As the Boeing 737 approached Moscow, air traffic controllers radioed the flight’s pilots and said the plane could not land because of a blocked runway. The flight – and three others – was diverted to another Moscow airport, Sheremetyevo.

An official statement later blamed a stuck snowplow for the diversions. But it seemed like a transparent ploy by the Russian authorities to defuse the protests of the Navalny supporters gathered in Vnukovo.

“This shows once again what is happening in Russia,” said Navalny after his flight was rerouted and apologized to his fellow passengers for the inconvenience. “The rulers are not only disgusting thieves, but also totally pathetic people who spend their time with utter nonsense.”

The scale of the operation to cope with the opposition leader’s return contradicted Putin’s insistence that Mr Navalny is of minor importance. In December, Putin denied that the state had anything to do with the poisoning of Mr.
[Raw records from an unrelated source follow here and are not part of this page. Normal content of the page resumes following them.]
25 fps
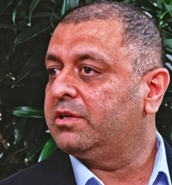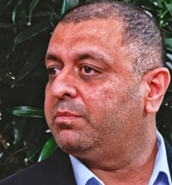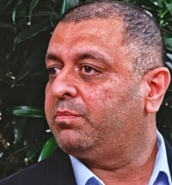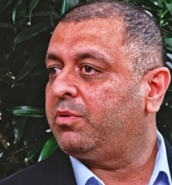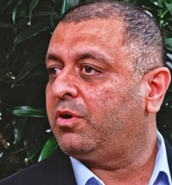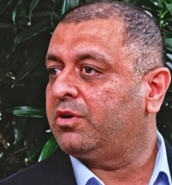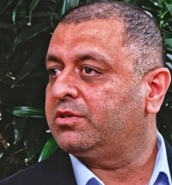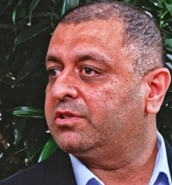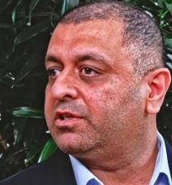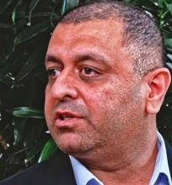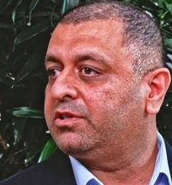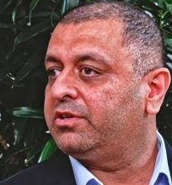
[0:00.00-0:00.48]

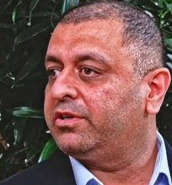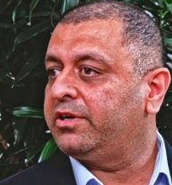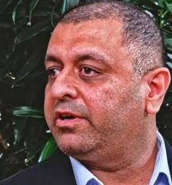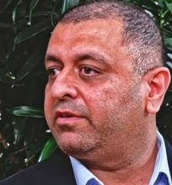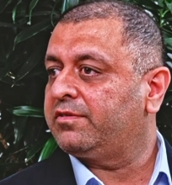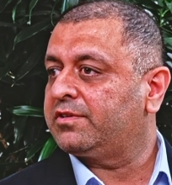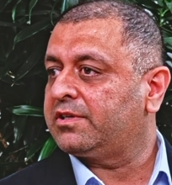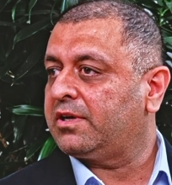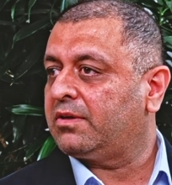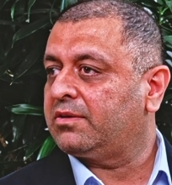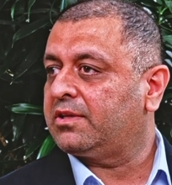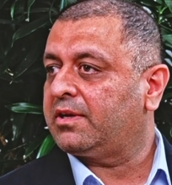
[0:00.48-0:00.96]
Depository
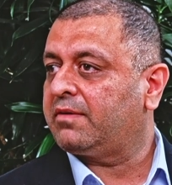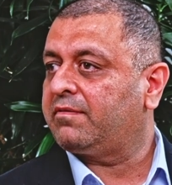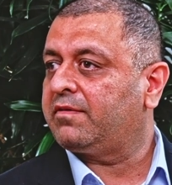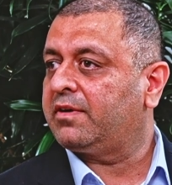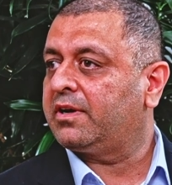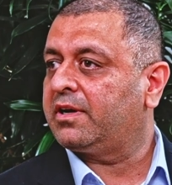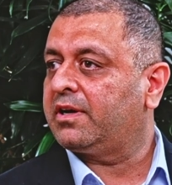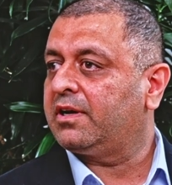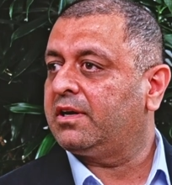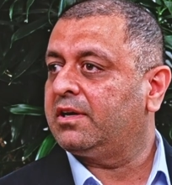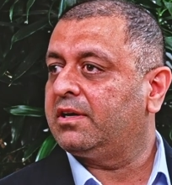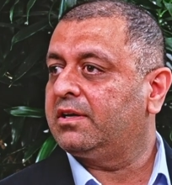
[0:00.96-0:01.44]
of South
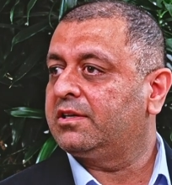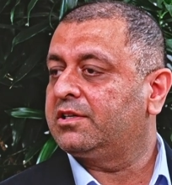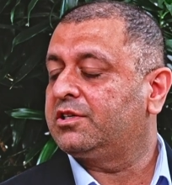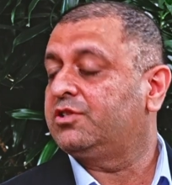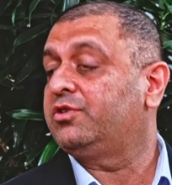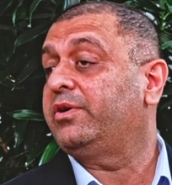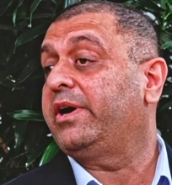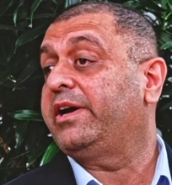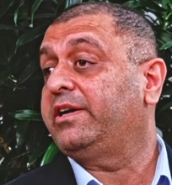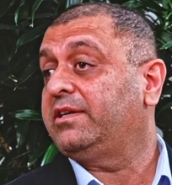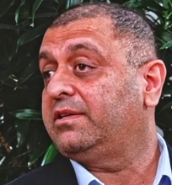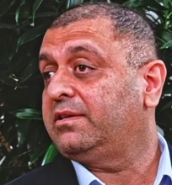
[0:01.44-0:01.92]
Africa,
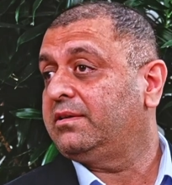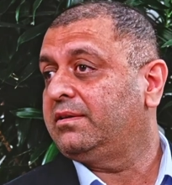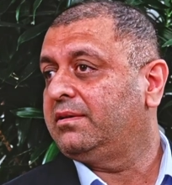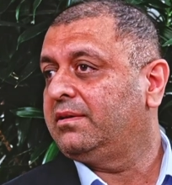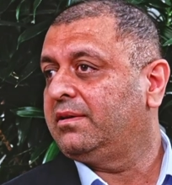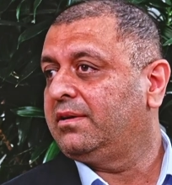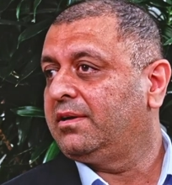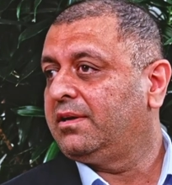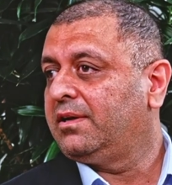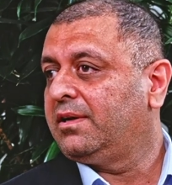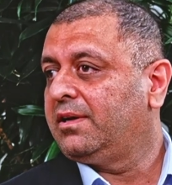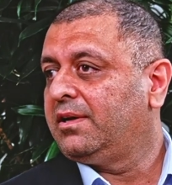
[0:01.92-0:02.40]
straight.
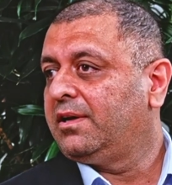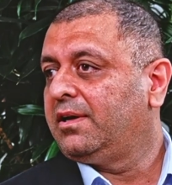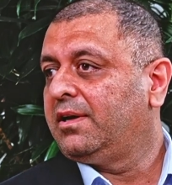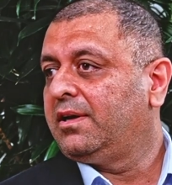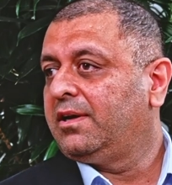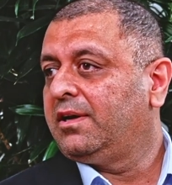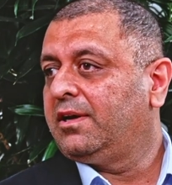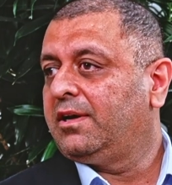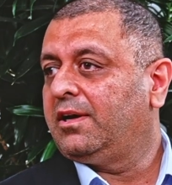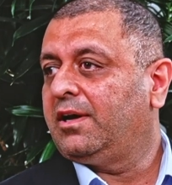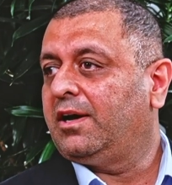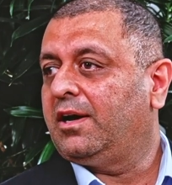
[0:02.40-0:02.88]
And
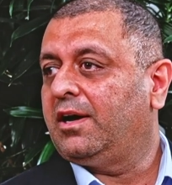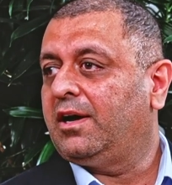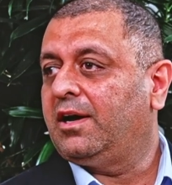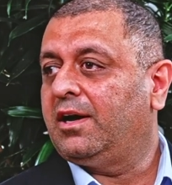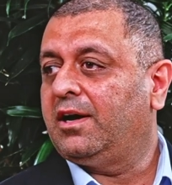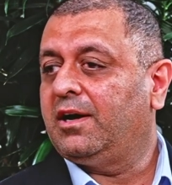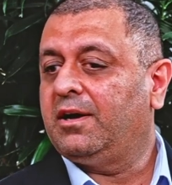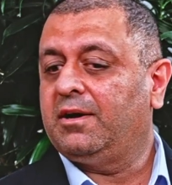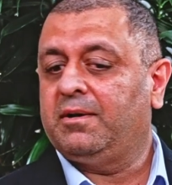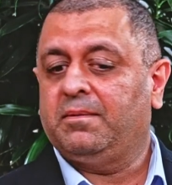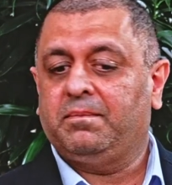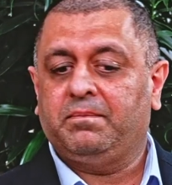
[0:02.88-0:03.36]

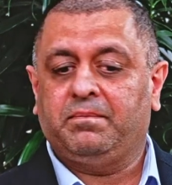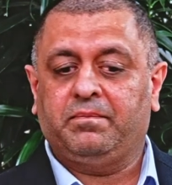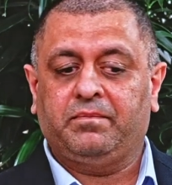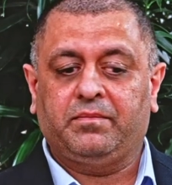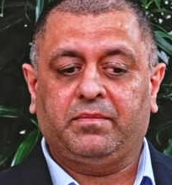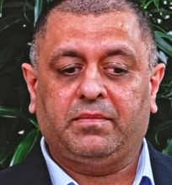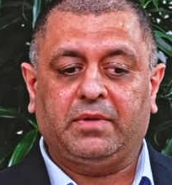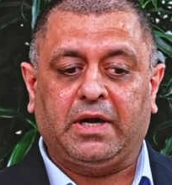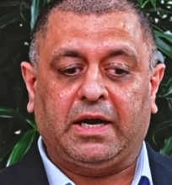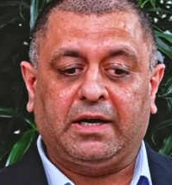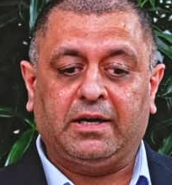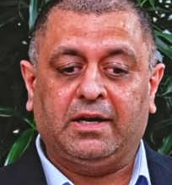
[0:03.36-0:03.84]
a
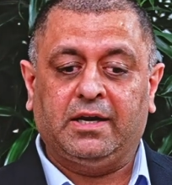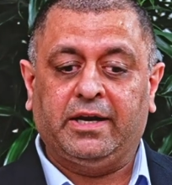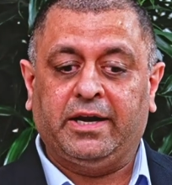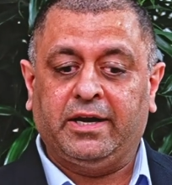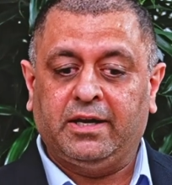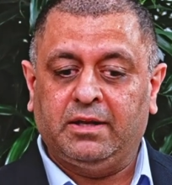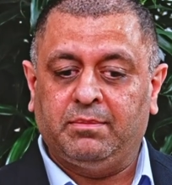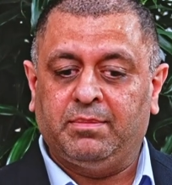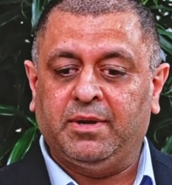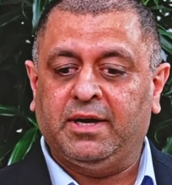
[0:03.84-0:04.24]
lady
Navalny, saying, “Who needs him?”

Mr Navalny – who was banned from running for the presidency in 2018 – has warned Russians to use elections to lose Putin’s power by voting for the best-positioned opposition candidate, even though the votes are not free and fair. The next test of this strategy will take place in September, when national parliamentary elections are scheduled.

Last year, Putin gave himself the opportunity to rule until 2036 by making constitutional changes that allowed him to run for two more terms. At the Moscow airports where the drama took place on Sunday, some of his opponents admitted that achieving political change in their country seemed increasingly to be a long, dangerous and potentially bloody road.

“It will be necessary to sacrifice many lives,” said Svetlana A. Utkina, a 52-year-old Russian teacher and supporter of Navalny, in an interview in Sheremetyevo shortly after the opposition leader was arrested there.

“I’m a pessimist and an idealist,” she said. “Because if you keep squeezing people for a long time, people’s fear will eventually be suppressed.”

Mr. Navalny’s wife was not arrested, and the arrival hall burst into chants of “Yu-li-a!” when she got out of customs without her husband.

A crush of journalists followed her into the Moscow night outside the airport. Shortly before getting into a car, she said, according to video footage from the scene, “The most important thing Aleksei said today is that he is not afraid. I am also not afraid and I urge you all not to be afraid. “

Oleg Matsnev and Sophia Kishkovsky contributed to the research.